**WHAT THE EXERCISE ASKS**
Before printing the listing, strip out its pictures and keep everything else exact.
[Opening DATA TO EXAMINE section]
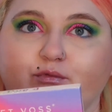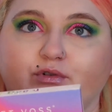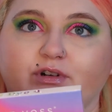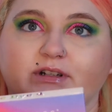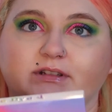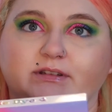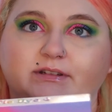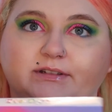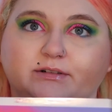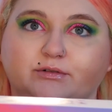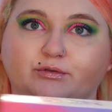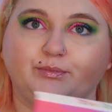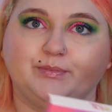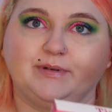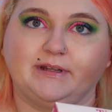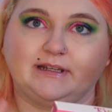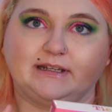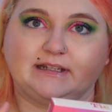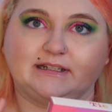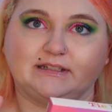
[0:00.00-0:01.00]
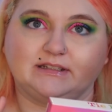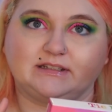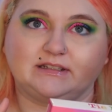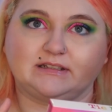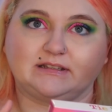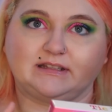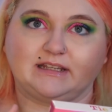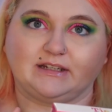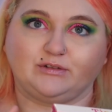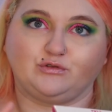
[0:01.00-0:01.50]
were a little bit
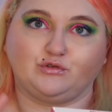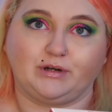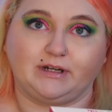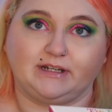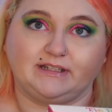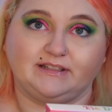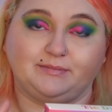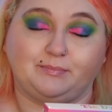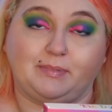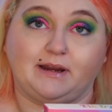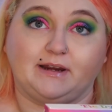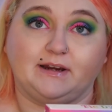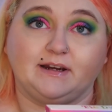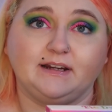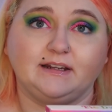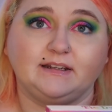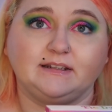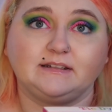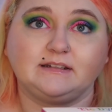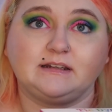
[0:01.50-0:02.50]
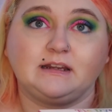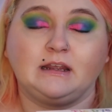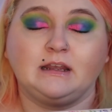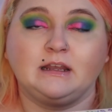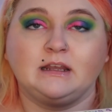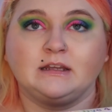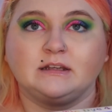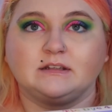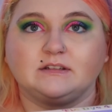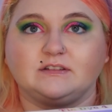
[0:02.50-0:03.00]
like transparent,
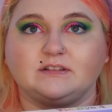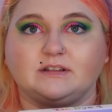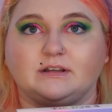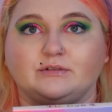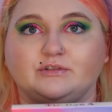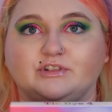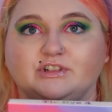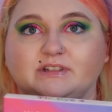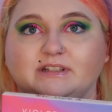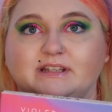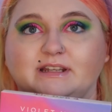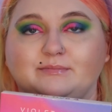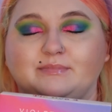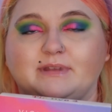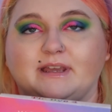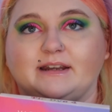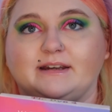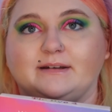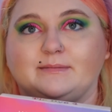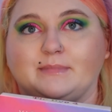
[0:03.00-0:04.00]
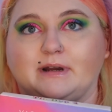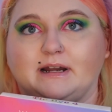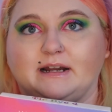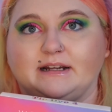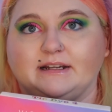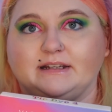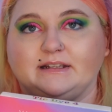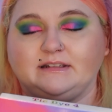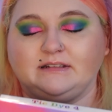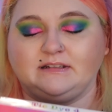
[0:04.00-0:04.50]
so just keep that in
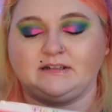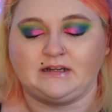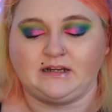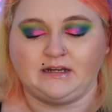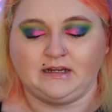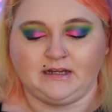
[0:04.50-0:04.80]
mind.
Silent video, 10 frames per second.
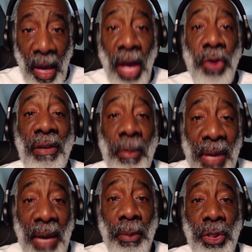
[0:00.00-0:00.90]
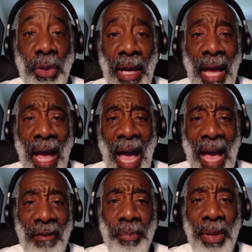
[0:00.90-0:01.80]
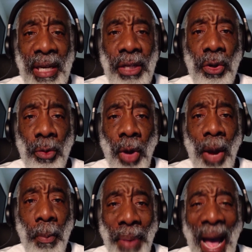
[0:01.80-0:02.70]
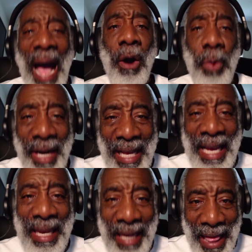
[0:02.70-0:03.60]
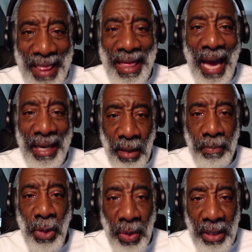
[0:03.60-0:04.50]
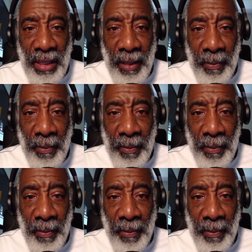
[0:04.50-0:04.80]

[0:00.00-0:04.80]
You have to be able to have political power in that community.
[Closing DATA TO EXAMINE section]
**SOLUTION TO THIS EXERCISE**
[0:00.00-0:01.00]
[0:01.00-0:01.50]
were a little bit
[0:01.50-0:02.50]
[0:02.50-0:03.00]
like transparent,
[0:03.00-0:04.00]
[0:04.00-0:04.50]
so just keep that in
[0:04.50-0:04.80]
mind.
Silent video, 10 frames per second.
[0:00.00-0:00.90]
[0:00.90-0:01.80]
[0:01.80-0:02.70]
[0:02.70-0:03.60]
[0:03.60-0:04.50]
[0:04.50-0:04.80]

[0:00.00-0:04.80]
You have to be able to have political power in that community.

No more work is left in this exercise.